> [DATASET RECORDS]:
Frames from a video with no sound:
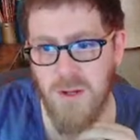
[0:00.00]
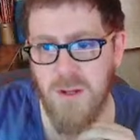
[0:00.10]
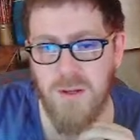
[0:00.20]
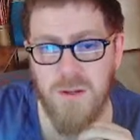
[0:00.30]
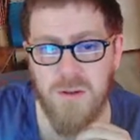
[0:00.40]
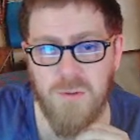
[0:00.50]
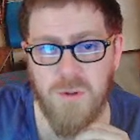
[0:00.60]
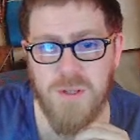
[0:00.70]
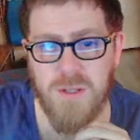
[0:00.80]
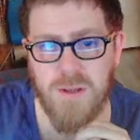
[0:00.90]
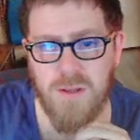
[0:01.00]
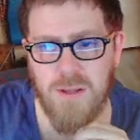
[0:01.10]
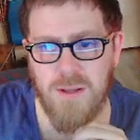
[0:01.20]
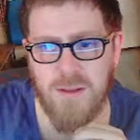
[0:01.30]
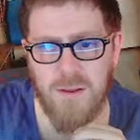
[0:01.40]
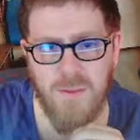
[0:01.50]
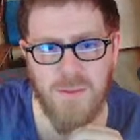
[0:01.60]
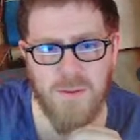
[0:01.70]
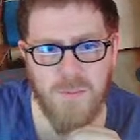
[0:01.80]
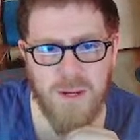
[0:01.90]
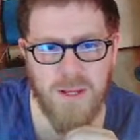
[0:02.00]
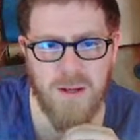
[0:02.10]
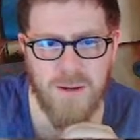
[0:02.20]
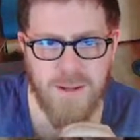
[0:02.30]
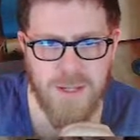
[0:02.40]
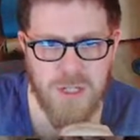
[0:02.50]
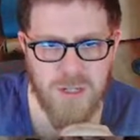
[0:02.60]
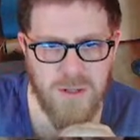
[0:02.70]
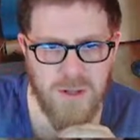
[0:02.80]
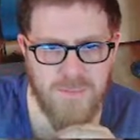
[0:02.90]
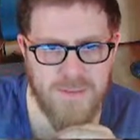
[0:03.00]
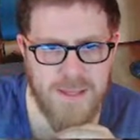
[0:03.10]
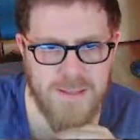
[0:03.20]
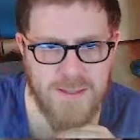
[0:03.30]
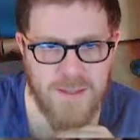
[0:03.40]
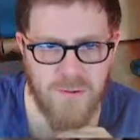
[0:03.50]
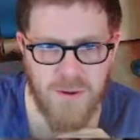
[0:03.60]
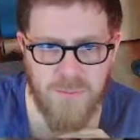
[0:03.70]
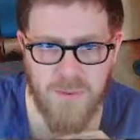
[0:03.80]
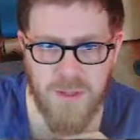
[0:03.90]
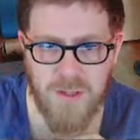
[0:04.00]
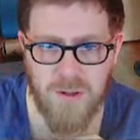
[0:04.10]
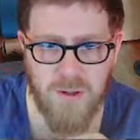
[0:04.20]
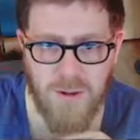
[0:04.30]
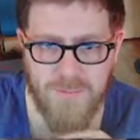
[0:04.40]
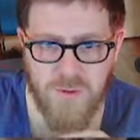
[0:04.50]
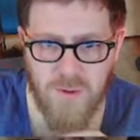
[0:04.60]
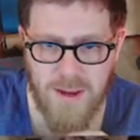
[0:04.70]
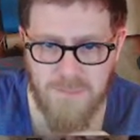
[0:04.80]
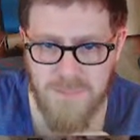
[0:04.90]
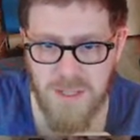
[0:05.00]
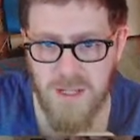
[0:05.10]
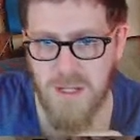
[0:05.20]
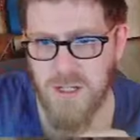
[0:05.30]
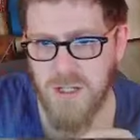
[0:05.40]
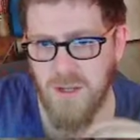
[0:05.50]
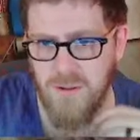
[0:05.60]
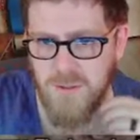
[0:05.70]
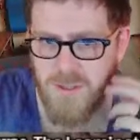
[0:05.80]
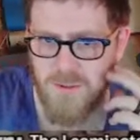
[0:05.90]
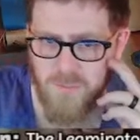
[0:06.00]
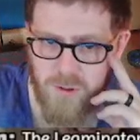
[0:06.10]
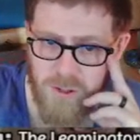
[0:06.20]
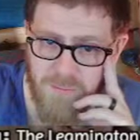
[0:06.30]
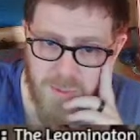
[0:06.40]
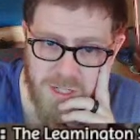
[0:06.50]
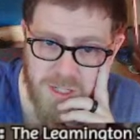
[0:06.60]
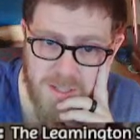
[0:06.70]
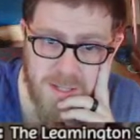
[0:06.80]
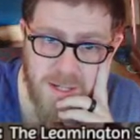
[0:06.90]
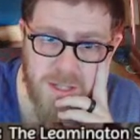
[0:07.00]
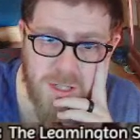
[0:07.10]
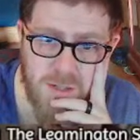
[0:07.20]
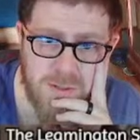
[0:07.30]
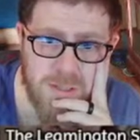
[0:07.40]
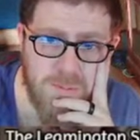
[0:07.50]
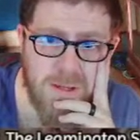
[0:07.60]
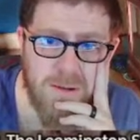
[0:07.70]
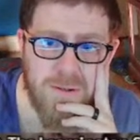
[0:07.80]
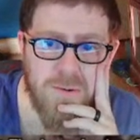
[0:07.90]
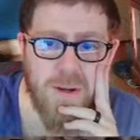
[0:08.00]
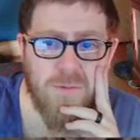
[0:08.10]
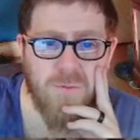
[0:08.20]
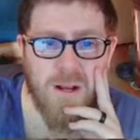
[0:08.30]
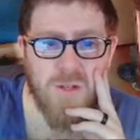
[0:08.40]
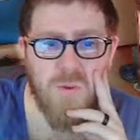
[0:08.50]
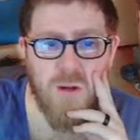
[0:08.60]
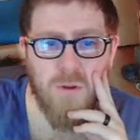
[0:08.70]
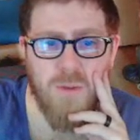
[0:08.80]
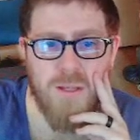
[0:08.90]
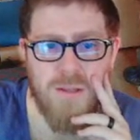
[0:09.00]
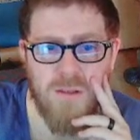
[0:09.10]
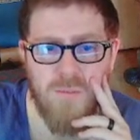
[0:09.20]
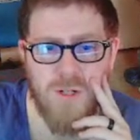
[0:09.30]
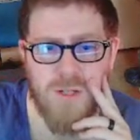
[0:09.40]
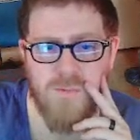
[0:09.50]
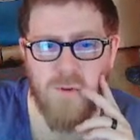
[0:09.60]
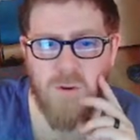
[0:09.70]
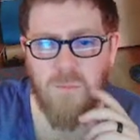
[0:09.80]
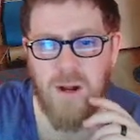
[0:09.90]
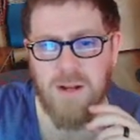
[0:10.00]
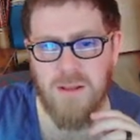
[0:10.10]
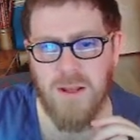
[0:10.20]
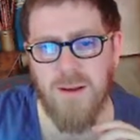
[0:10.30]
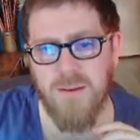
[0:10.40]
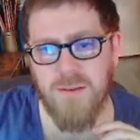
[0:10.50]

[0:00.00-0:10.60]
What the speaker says: who was on the reincarnation of Desiderum, the god of dreams. God of wishes. She used her power to create a fragile world based on the wishes of Comrade Clark.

> [YOUR GOAL]: Could the lines from the top of the material through the line with "[0:00.00-0:10.60]" be repeated exactly, pictures left out?

> [RESPONSE]:
Frames from a video with no sound:
[0:00.00]
[0:00.10]
[0:00.20]
[0:00.30]
[0:00.40]
[0:00.50]
[0:00.60]
[0:00.70]
[0:00.80]
[0:00.90]
[0:01.00]
[0:01.10]
[0:01.20]
[0:01.30]
[0:01.40]
[0:01.50]
[0:01.60]
[0:01.70]
[0:01.80]
[0:01.90]
[0:02.00]
[0:02.10]
[0:02.20]
[0:02.30]
[0:02.40]
[0:02.50]
[0:02.60]
[0:02.70]
[0:02.80]
[0:02.90]
[0:03.00]
[0:03.10]
[0:03.20]
[0:03.30]
[0:03.40]
[0:03.50]
[0:03.60]
[0:03.70]
[0:03.80]
[0:03.90]
[0:04.00]
[0:04.10]
[0:04.20]
[0:04.30]
[0:04.40]
[0:04.50]
[0:04.60]
[0:04.70]
[0:04.80]
[0:04.90]
[0:05.00]
[0:05.10]
[0:05.20]
[0:05.30]
[0:05.40]
[0:05.50]
[0:05.60]
[0:05.70]
[0:05.80]
[0:05.90]
[0:06.00]
[0:06.10]
[0:06.20]
[0:06.30]
[0:06.40]
[0:06.50]
[0:06.60]
[0:06.70]
[0:06.80]
[0:06.90]
[0:07.00]
[0:07.10]
[0:07.20]
[0:07.30]
[0:07.40]
[0:07.50]
[0:07.60]
[0:07.70]
[0:07.80]
[0:07.90]
[0:08.00]
[0:08.10]
[0:08.20]
[0:08.30]
[0:08.40]
[0:08.50]
[0:08.60]
[0:08.70]
[0:08.80]
[0:08.90]
[0:09.00]
[0:09.10]
[0:09.20]
[0:09.30]
[0:09.40]
[0:09.50]
[0:09.60]
[0:09.70]
[0:09.80]
[0:09.90]
[0:10.00]
[0:10.10]
[0:10.20]
[0:10.30]
[0:10.40]
[0:10.50]

[0:00.00-0:10.60]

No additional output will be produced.